» **Task item**:
Each line below is to be repeated exactly; any picture is to be left out.

*** Dataset Section Begins ***

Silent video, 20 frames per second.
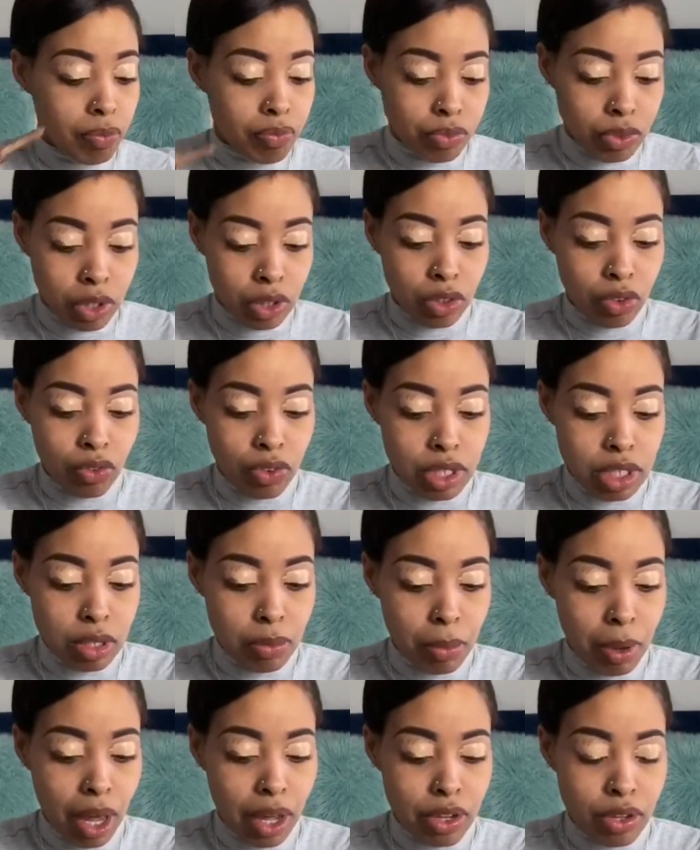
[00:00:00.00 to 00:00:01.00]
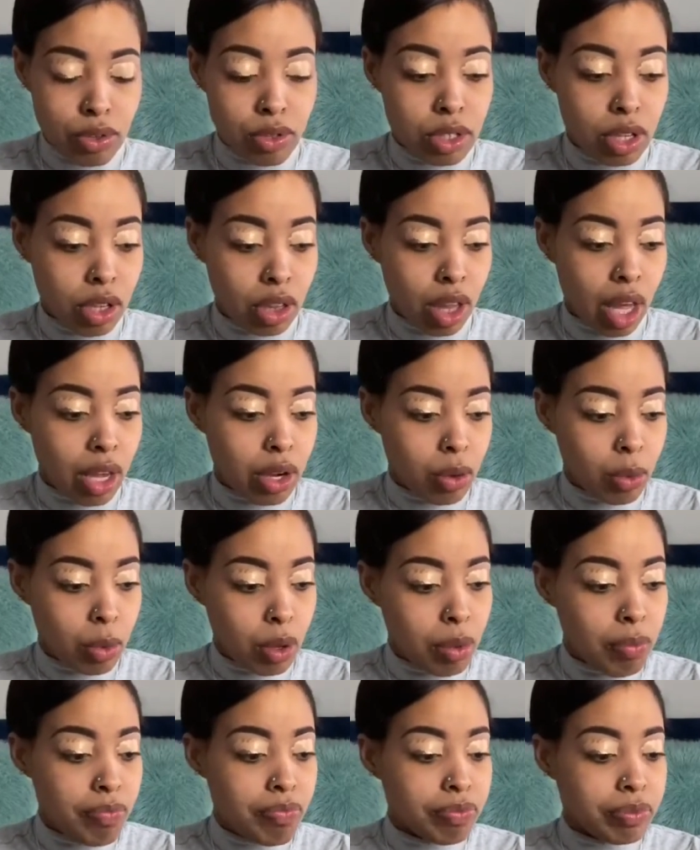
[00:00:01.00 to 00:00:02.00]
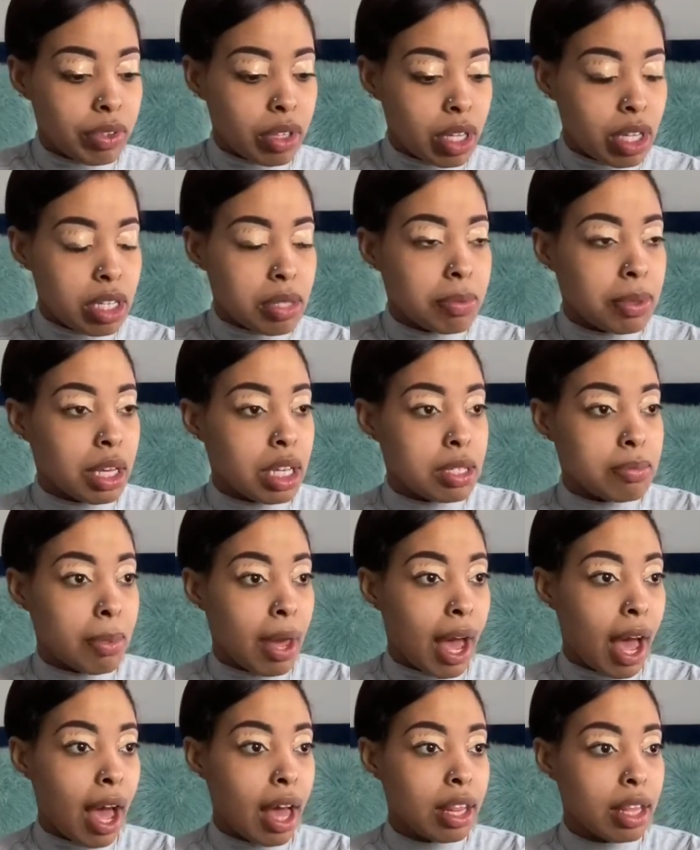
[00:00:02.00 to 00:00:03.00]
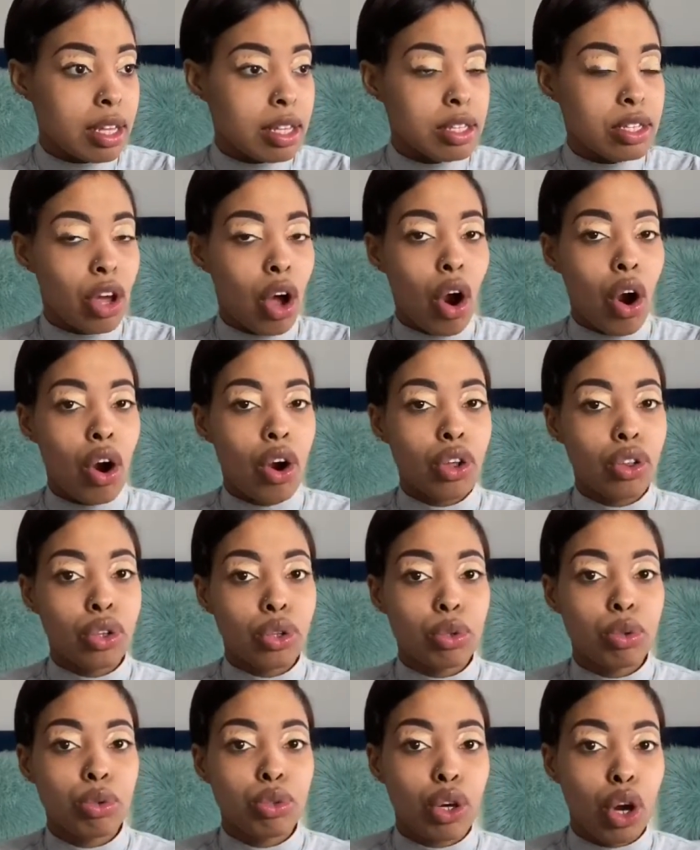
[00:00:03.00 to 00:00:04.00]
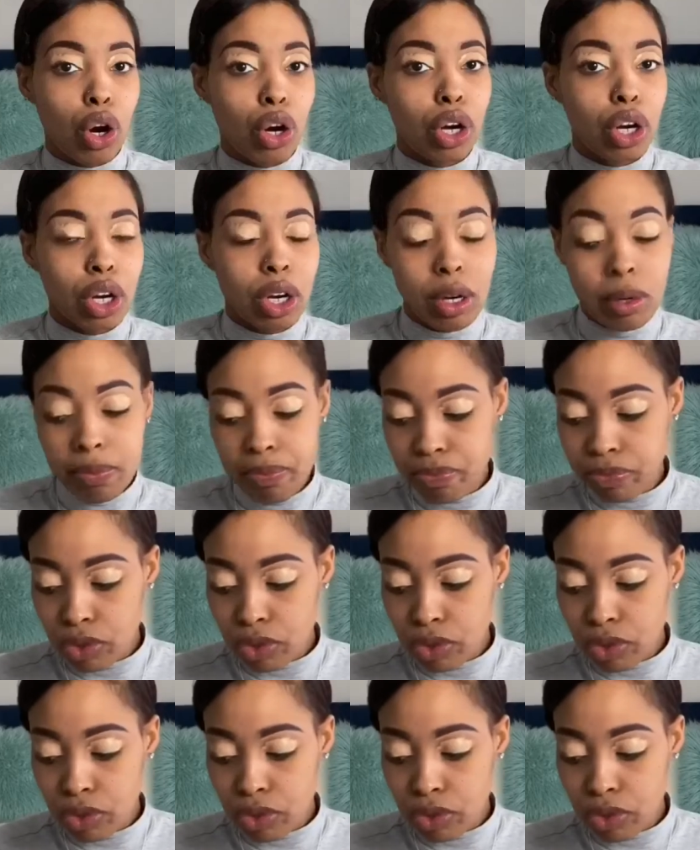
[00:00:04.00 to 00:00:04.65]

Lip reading: And the reason why I used a lighter one is because my eyelids are a little darker.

*** Dataset Section Ends ***

» **Answer section**:
Silent video, 20 frames per second.
[00:00:00.00 to 00:00:01.00]
[00:00:01.00 to 00:00:02.00]
[00:00:02.00 to 00:00:03.00]
[00:00:03.00 to 00:00:04.00]
[00:00:04.00 to 00:00:04.65]

Lip reading: And the reason why I used a lighter one is because my eyelids are a little darker.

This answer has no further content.